The absence of a single-payer system gave US auto firms a $4 per hour disadvantage relative to Canada, according to calculations by the Canadian Auto Workers.

 

Similarly, former General Motors CEO Rick Wagoner estimated that US health costs represented about $1,400 a vehicle. "Health care put us at a $5 billion disadvantage against Toyota," Wagoner stated. Since the profit on a small car is roughly $1,000, the US automakers have been essentially sacrificing as much as 60% of their potential profit on small cars. (In part that explains their heavy reliance on SUVs, which yielded a profit of as much as $10,000 each.)

 

While GM advocated single-payer health care in the early 1990's under then-CEO Jack Smith, the automakers seemed to lose interest later in the decade as their profits soared as a result of heavy SUV sales.
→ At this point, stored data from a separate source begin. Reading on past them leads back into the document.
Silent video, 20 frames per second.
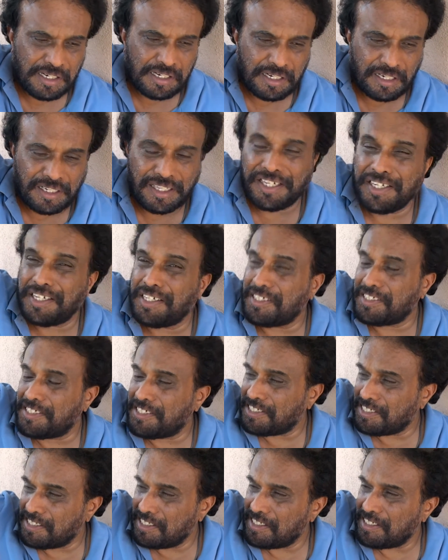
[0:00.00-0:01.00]

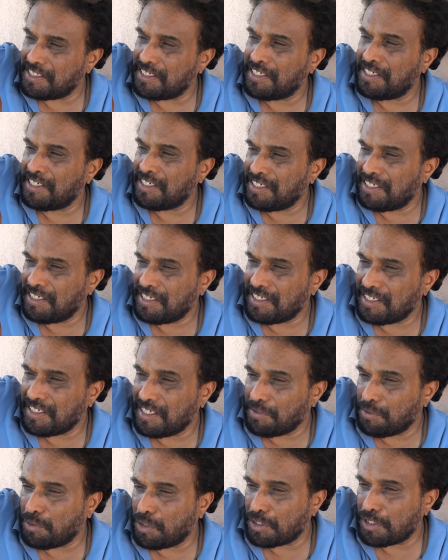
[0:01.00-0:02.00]
leaders,
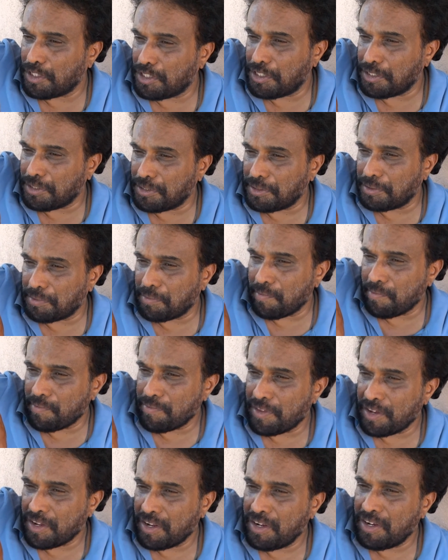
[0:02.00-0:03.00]
they wanted to
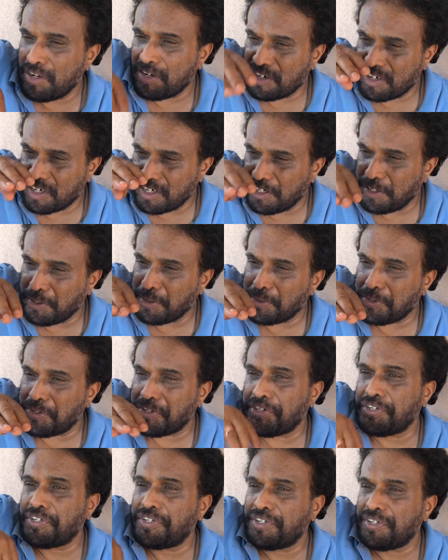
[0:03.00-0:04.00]

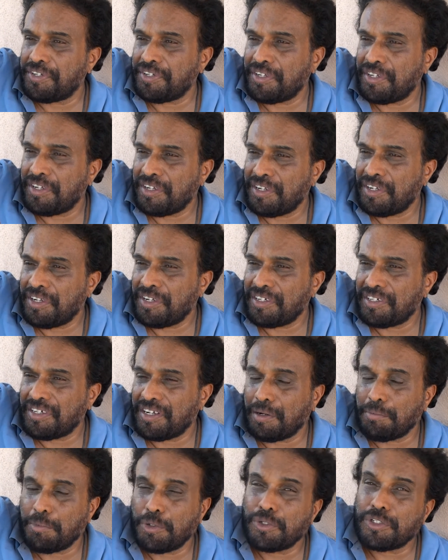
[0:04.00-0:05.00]
reduce the
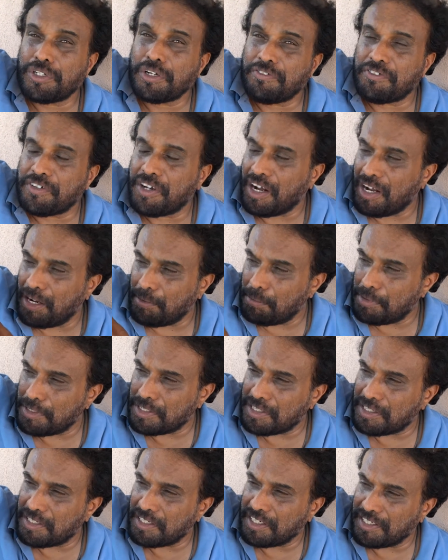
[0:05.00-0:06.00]
amount of
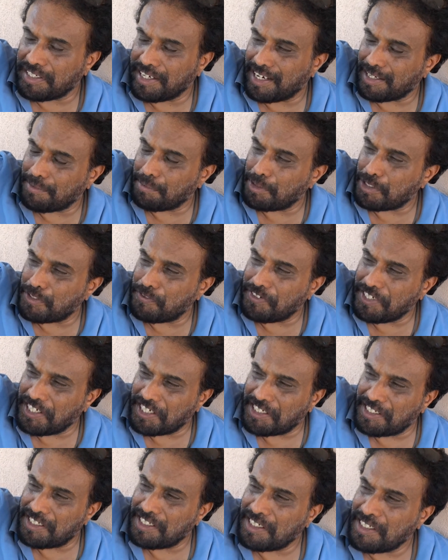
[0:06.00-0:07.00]
carbon in the
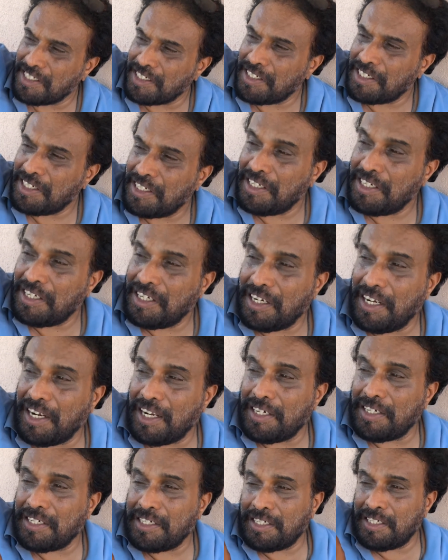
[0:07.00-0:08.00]
atmosphere,
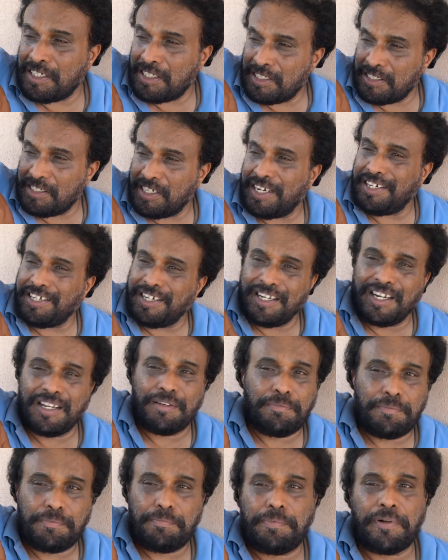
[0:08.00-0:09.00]
and they did a
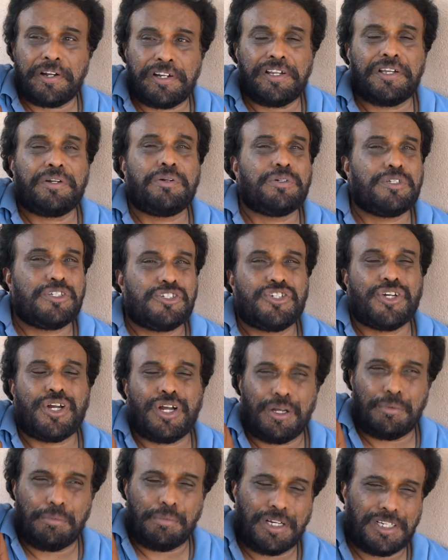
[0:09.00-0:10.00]
pretty good
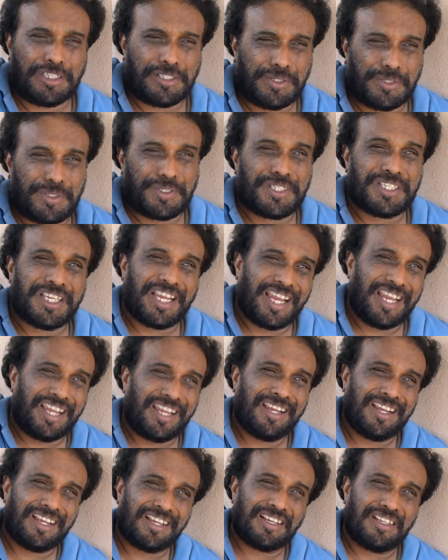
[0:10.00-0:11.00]
job, I should
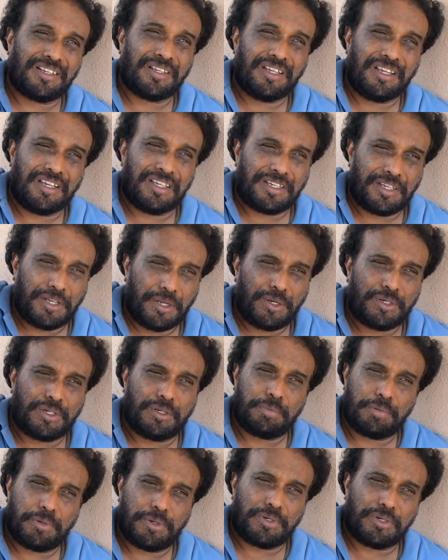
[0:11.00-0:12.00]
say. Kyoto
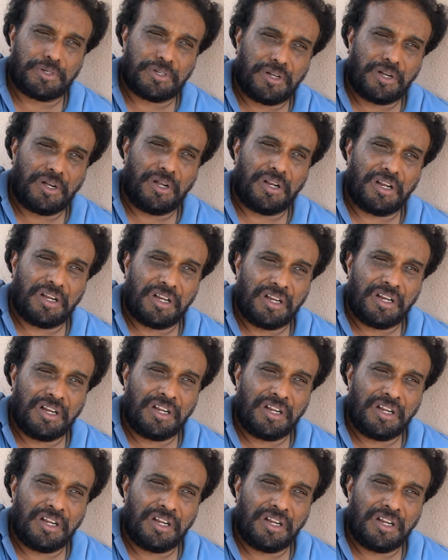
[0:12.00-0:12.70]
Protocol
GM even added two pharmaceutical executives to its board of directors, thereby inserting implacable foes of health care reform on its top leadership body. Drug companies fear that single-payer health care will result in negotiated prices for pharmaceuticals, as they do in most nations.  (See Morton Mintz, "Single Payer is Good for Business, Nation, 11/15/04)

 

One of the most pernicious outcomes of the "bailout" agreements is that the UAW's health care programs for retirees are now heavily reliant on GM and Chrysler stock. In the stock price drops, retiree health benefits will be on the chopping block.